Image sources: 1. Western shirt, from Levis; 2. Marley Panel shift dress, $89.95, from Portmans; 3. Delia flat form wedge, $149.95, from Witchery.
- A lightweight shirt
If you don’t have a chambray shirt yet, SPRING IS THE SEASON, PEOPLE. Wear it open like a jacket, tied over your favourite maxi, relaxed with a pair of jeans or shorts – it’s the perfect weight and colour for indecisive-but-usually-warm weather. If you can’t do chambray because you were scarred by the 70s or the 90s or whatever, any structured lightweight shirt will do – a drill cotton or linen will fit the bill just as well (but I cannot say no to denim. It’s my weakness).
- A shift dress
I love the resurgence of the shift dress simply because it’s such a versatile piece. This one from Portmans is perfect – button down, clean white and with just a touch of sleeve: you can wear it to work with a blazer and fitted pants or leggings; you can wear it on the weekends layered up with an open chambray shirt (ahem), or softly tucked into some baggy boyfriend jeans or a pair of shorts; you can wear it out for drinks with a big piece of jewellery and heels or sandals (depending on how fancy your drinks are). Once it’s hot enough, you can even wear it over your bathers: it’ll take you from the beach to bar and beyond.
- A pair of chunky sandals
The easiest way to switch your outfit from winter to spring? Throw a pair of sandals on. Nothing telegraphs “it’s warm and I love it” like exposed feet. While it doesn’t *have* to be a flatform like the Witchery ones pictured above (although, you’re getting height without pain, so I don’t know why you wouldn’t go there), I like a heavier sandal in spring – it’s still covered enough to wear with bulkier clothes like jeans, but light enough to wear with a little dress.
What do you think? Comment here
Tags: Fashion, Portmans, Witchery
30 August 2013, by Rachael Ciccarelli
Image source: artdecogal.com.
Seeing as Father’s Day is now just around the corner, let’s take a look at dads that might not respond to the gadgets or cookery things so helpfully proffered in my first post "I love you Dad (Part One)". Believe it or not, some dads – specifically, MY dad – just can’t interact with toys. Anything with a computer chip, aside from his mobile phone is not to be trusted.
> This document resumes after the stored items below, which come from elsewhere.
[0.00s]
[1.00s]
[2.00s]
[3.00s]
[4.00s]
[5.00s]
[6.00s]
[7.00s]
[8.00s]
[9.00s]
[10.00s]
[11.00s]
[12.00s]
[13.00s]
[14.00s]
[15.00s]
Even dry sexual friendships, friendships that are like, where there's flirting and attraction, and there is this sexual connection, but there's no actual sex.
He calls Facebook “that bloody face”. And as far as he’s concerned, most things from the kitchen could just as easily be bought if you know the right people and places, or even better: made by a professional (in the case of my dad, that would be his mum or mine). So, let’s take a look at things that will ostensibly make great presents for my dad – and heck, they might work for yours as well… I don’t know your life.
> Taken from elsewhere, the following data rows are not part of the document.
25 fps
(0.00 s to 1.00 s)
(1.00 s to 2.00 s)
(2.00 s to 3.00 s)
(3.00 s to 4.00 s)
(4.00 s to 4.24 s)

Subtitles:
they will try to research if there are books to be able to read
Image sources: 1. Zegna Z, $80, from Myer; 2. JAG camo stripe tee, $49.95, from Myer; 3. Sony noise cancelling headphones, $129.95, from Myer.
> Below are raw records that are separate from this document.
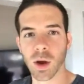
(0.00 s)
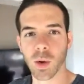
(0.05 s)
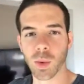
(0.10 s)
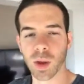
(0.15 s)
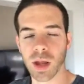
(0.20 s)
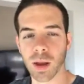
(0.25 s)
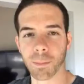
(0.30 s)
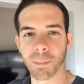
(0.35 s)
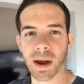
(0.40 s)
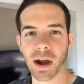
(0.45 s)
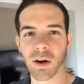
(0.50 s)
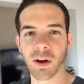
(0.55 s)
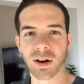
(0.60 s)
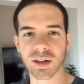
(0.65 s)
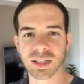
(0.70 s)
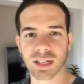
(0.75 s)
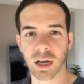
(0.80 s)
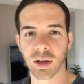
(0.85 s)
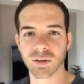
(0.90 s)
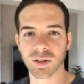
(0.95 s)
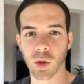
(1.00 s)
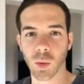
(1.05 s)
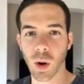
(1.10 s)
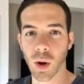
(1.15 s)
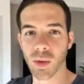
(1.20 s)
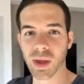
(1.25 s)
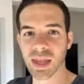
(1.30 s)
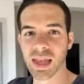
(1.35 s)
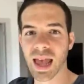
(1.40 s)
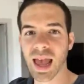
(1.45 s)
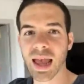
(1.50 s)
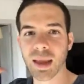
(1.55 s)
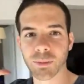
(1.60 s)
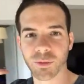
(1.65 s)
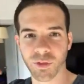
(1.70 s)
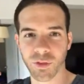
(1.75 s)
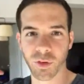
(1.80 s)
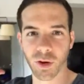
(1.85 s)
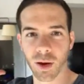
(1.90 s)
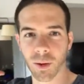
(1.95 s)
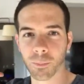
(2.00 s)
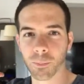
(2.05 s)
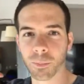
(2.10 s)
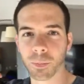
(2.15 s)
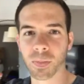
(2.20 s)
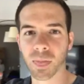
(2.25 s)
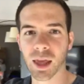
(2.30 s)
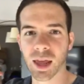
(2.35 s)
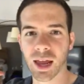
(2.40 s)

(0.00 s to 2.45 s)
We compare ourselves to where we came from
- If there’s one thing my dad does understand, it’s beautiful Italian designers – his dad was from there, he goes there every year, and one of the main lessons I’ve taken from him is to buy a little quality rather than a lot of junk. Of all the beautiful Italian brands, his favourite is probably Zegna – an incredible brand best known for gorgeous suits and ridiculously luxe silk ties that I couldn’t possibly afford… but I can definitely afford their fragrance. As dad usually has a stash of cologne at home, in his car and at his office, I know Zegna’s signature fragrance; Z, will be well received and even better, worn.
- Because my dad is a work fiend, his casual wardrobe gets a little ignored. He’s got this really impressive stash of shirts made for him by some dude who also makes shirts for some designer he knows through some family member in Italy (side note: all of Dad’s stories have at least three or more connections) but he could probably do with a few extra bits to wear when he’s merely thinking about work rather than elbow deep in another meeting. I don’t know about you guys, but I have no idea what dad’s waist measurements are – so, t-shirts it is.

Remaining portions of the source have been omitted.